→ Assignment: Return every entry exactly, except for any pictures.

→ The input:
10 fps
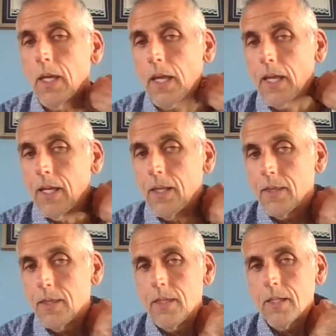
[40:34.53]

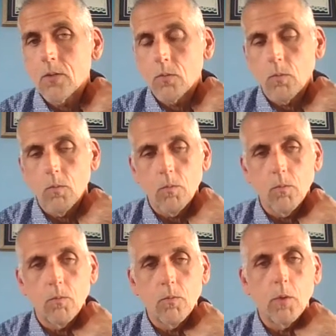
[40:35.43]
And
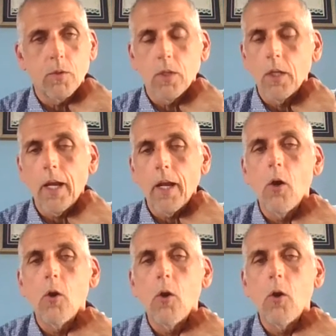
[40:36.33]
there was a lot of hope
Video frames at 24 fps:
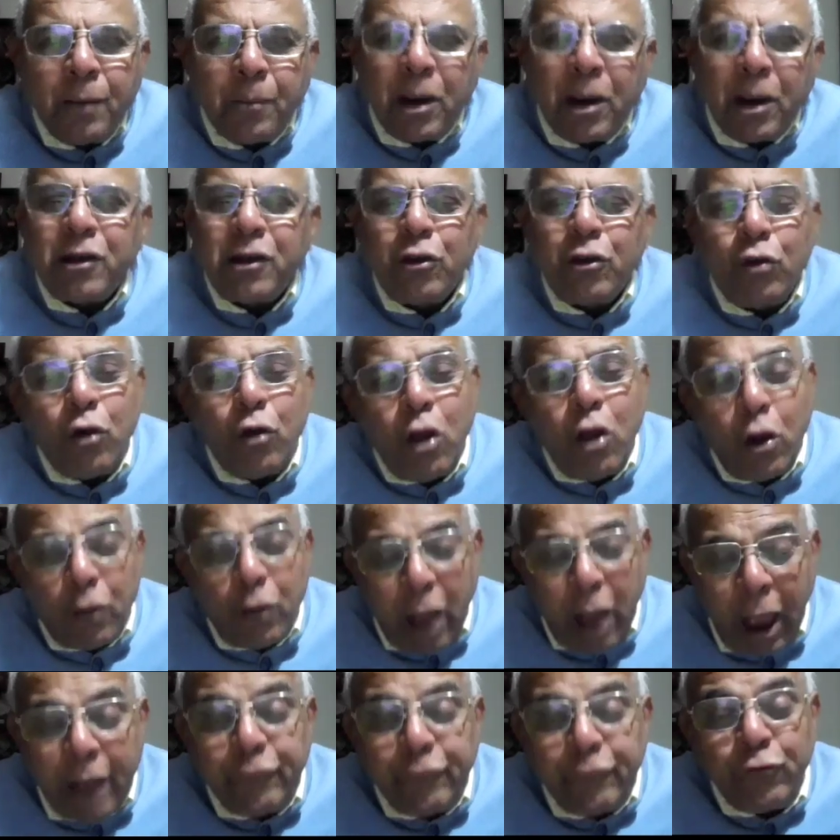but you
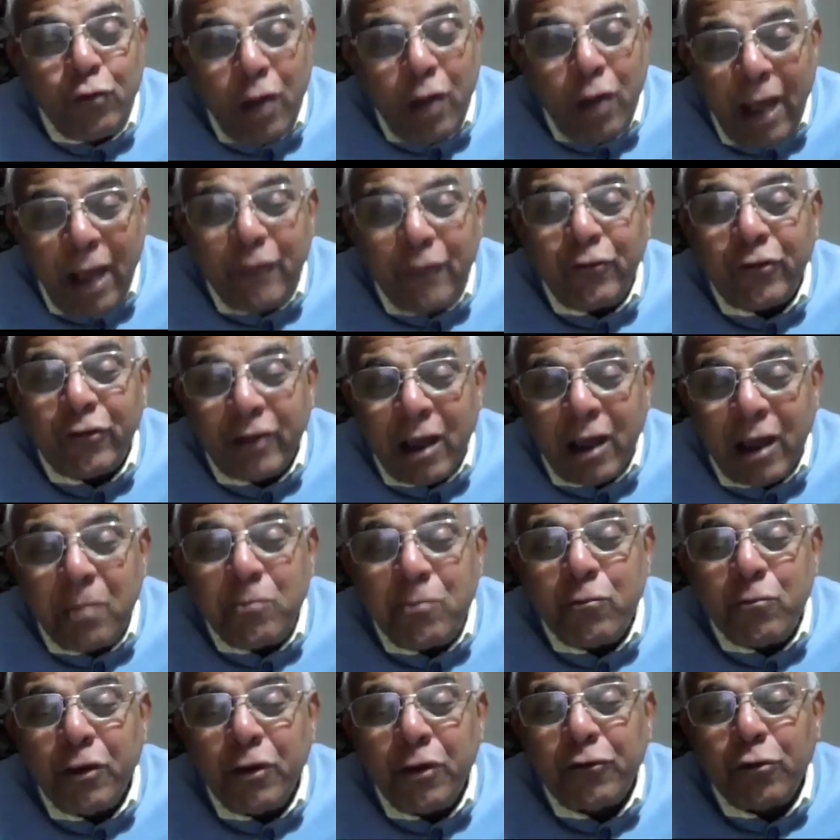have to have
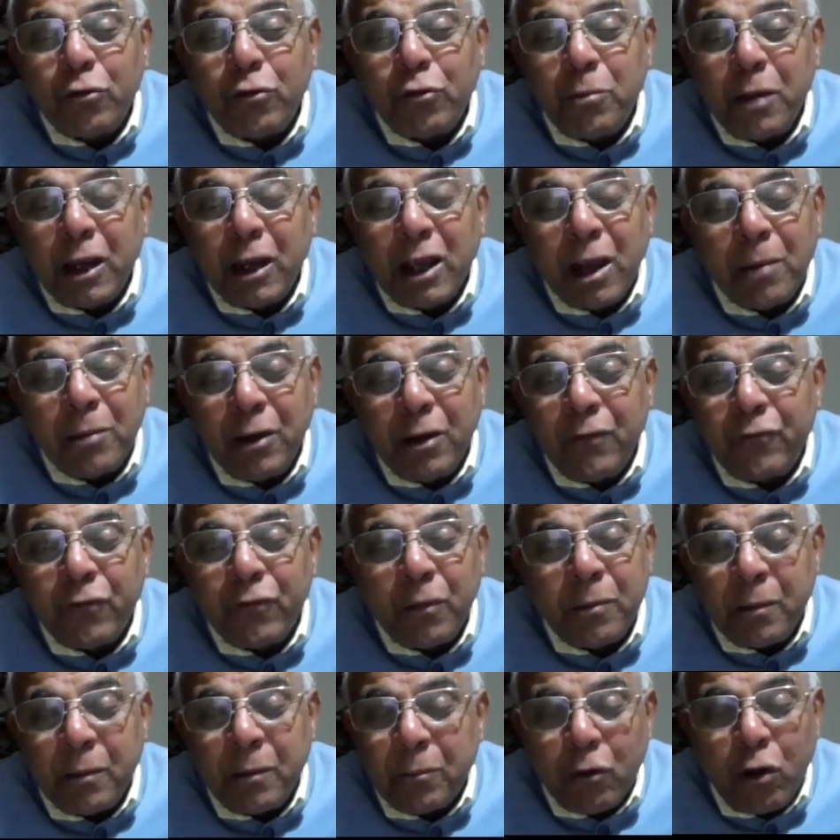some which would be coming
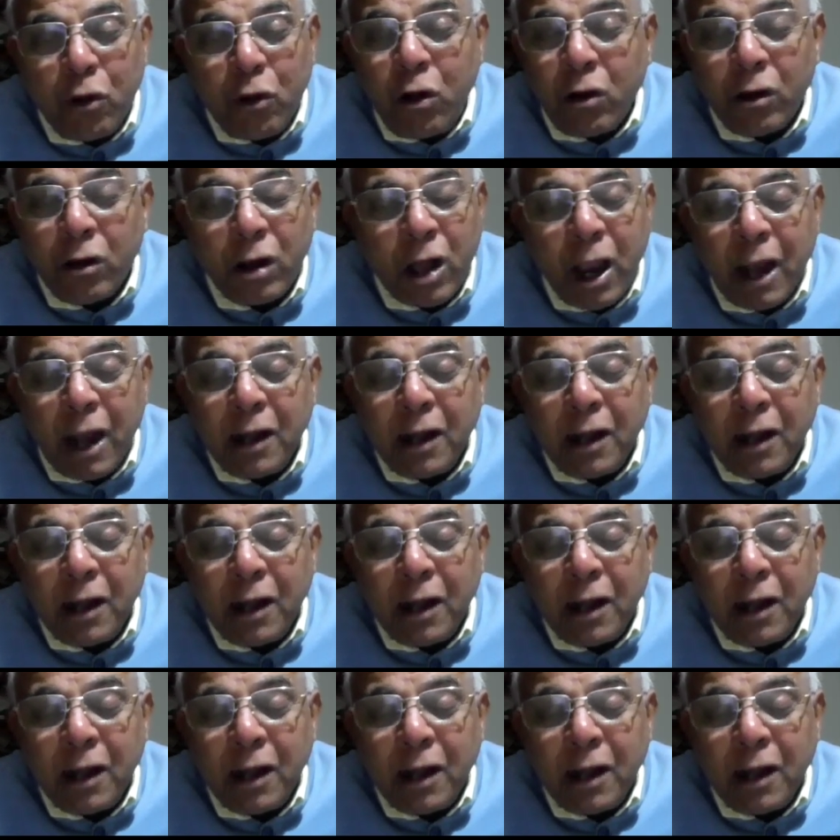from abroad.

→ Your response:
10 fps
[40:34.53]

[40:35.43]
And
[40:36.33]
there was a lot of hope
Video frames at 24 fps:
but you
have to have
some which would be coming
from abroad.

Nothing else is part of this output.